Am 1. Januar 2026 tritt die OR-Revision zu Baumängeln in Kraft, was spürbare Konsequenzen für die Bau- und Immobilienbranche haben wird.

Es ergeben sich insbesondere folgende Anpassungen:

  • 60 Tage statt „sofort“: Für die Mängelrüge gilt neu grundsätzlich eine 60-tägige Rügefrist.
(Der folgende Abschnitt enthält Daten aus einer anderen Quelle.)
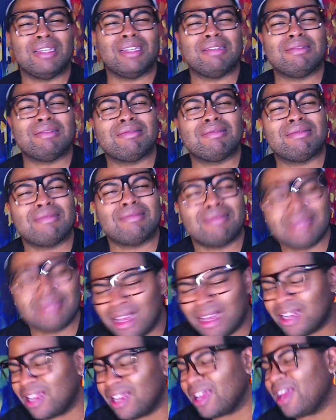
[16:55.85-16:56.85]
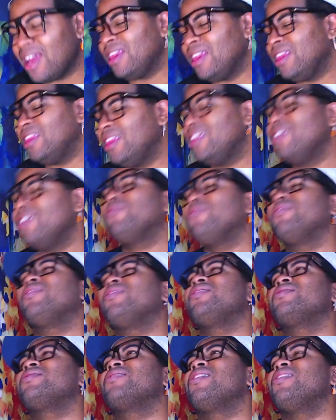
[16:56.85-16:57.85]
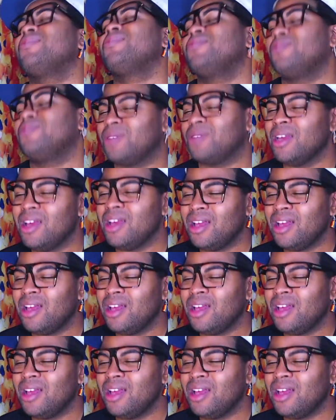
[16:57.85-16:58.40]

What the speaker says: stunning. I live for these costumes.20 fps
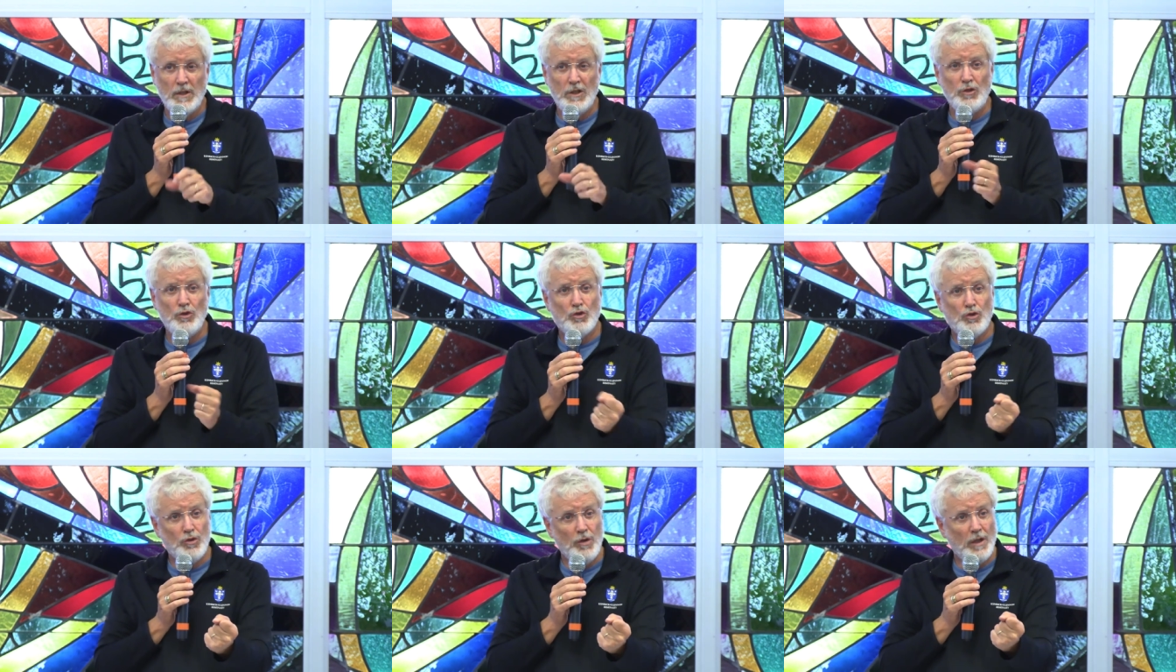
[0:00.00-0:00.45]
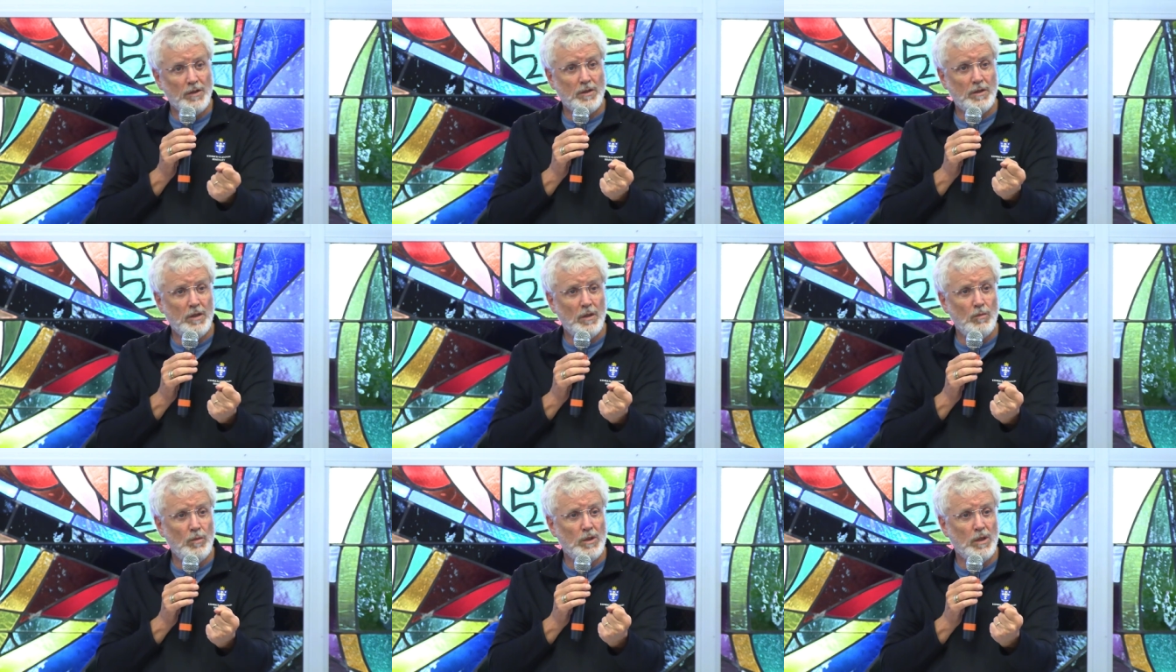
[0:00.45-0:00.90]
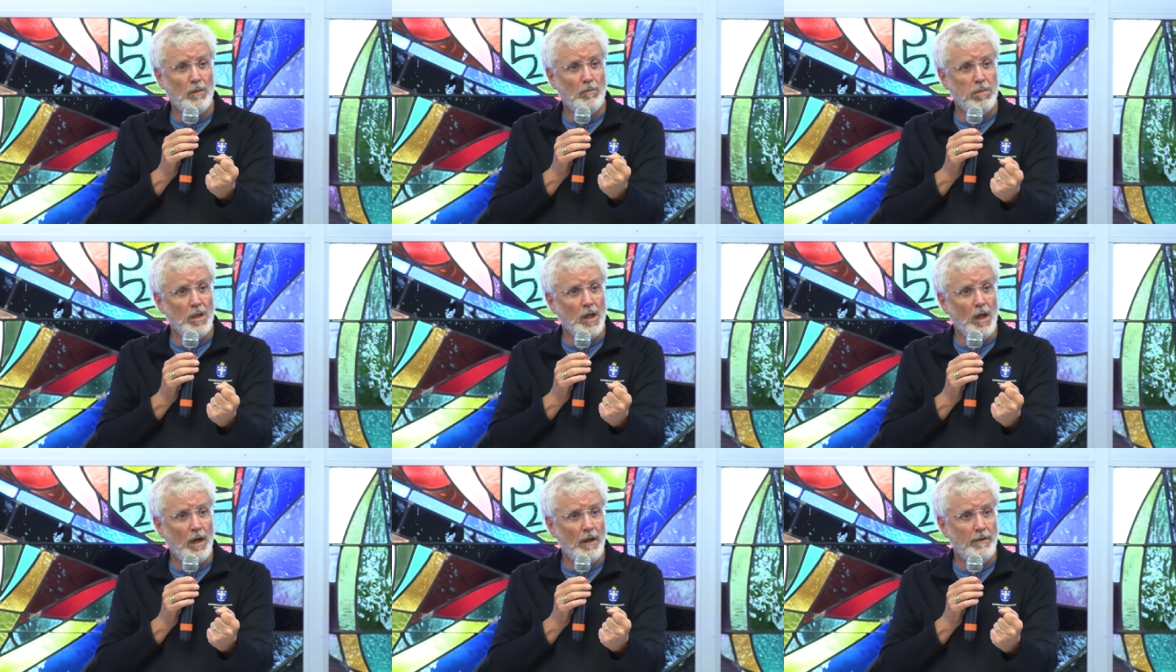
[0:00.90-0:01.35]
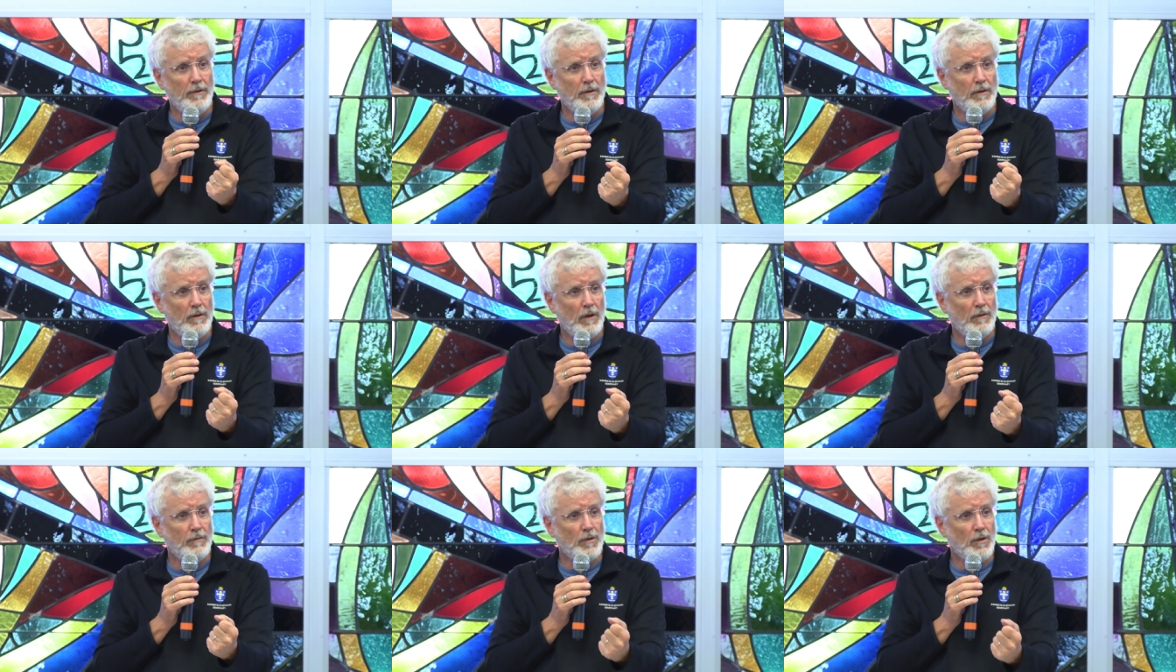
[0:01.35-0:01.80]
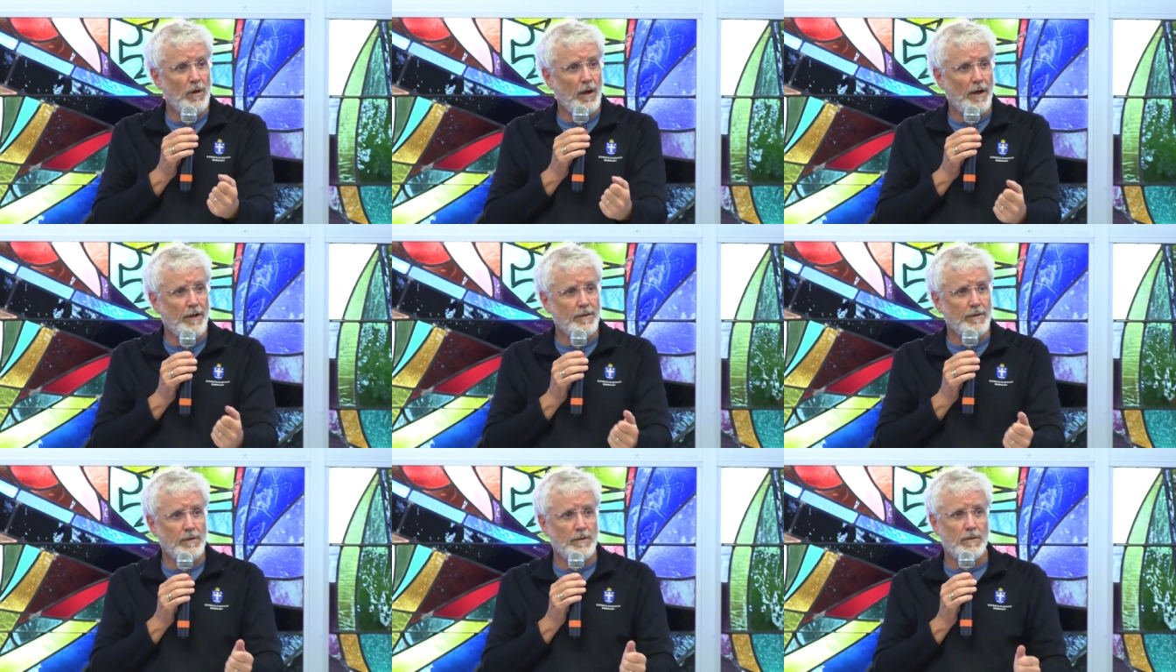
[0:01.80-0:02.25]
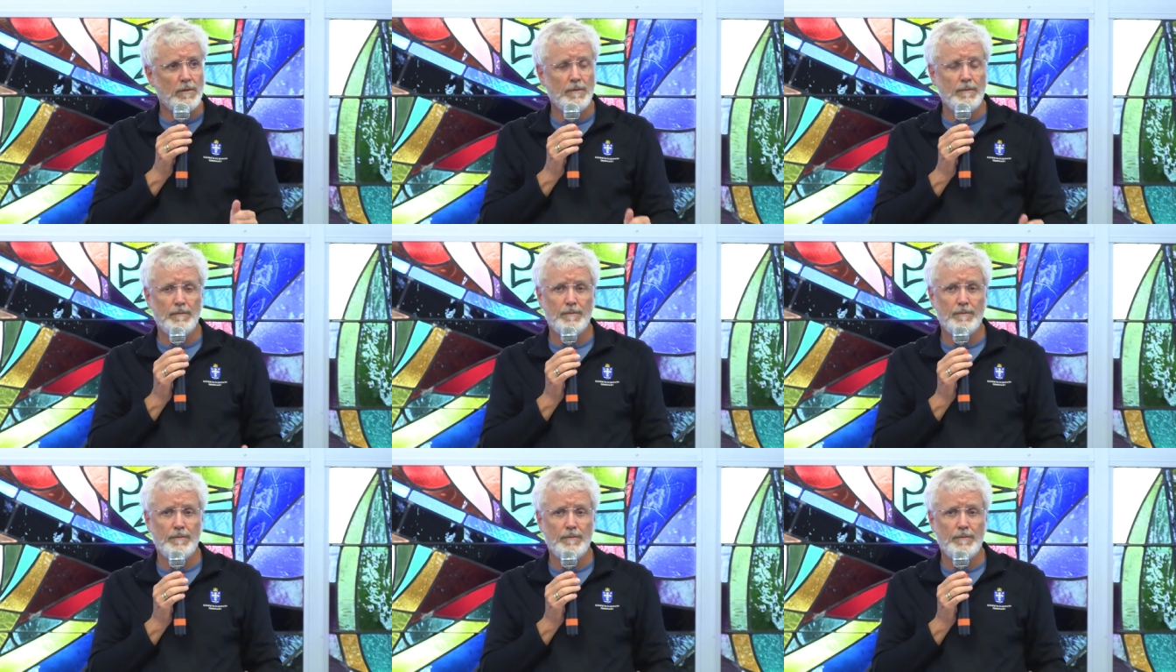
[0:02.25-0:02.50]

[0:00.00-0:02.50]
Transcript: entrusted with the blood of Christ.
Kürzere Fristen sind unwirksam.
  • Die 60-Tage-Frist erfasst nicht nur unbewegliche Werke wie Gebäude, sondern auch bewegliche Werke, die bestimmungsgemäss in ein unbewegliches Werk integriert wurden (z. B. Fenster, Haustechnik), sowie bestimmte Architektur- und Ingenieursleistungen, die die Grundlage des Werks bilden.
  • Unentgeltliche Nachbesserung wird zwingend: Bei Bauten kann das Recht auf unentgeltliche Verbesserung vertraglich nicht mehr vorab ausgeschlossen werden (einschliesslich Grundstückkauf von Neubauten jünger als zwei Jahre).
  • Die Verjährungsfrist von fünf Jahren darf nicht zulasten von Käufer/Besteller verkürzt werden.
  • Zusätzlich wird die Ablösung des Bauhandwerkerpfandrechts präzisiert. Neu sind zwingend neben der Forderungssumme ebenfalls Verzugszinsen für die Dauer von zehn Jahren zu hinterlegen.

 

Wichtig:

  • Diese Änderungen gelten nur für nach dem Inkrafttreten geschlossene Verträge.
  • Abweichende AGB und SIA-Vorschriften sind vor Vertragsschluss zu prüfen.
  • Beim Einbau von beweglichen Werken ist sicherzustellen, dass die Gewährleistungen entsprechend abgestimmt sind.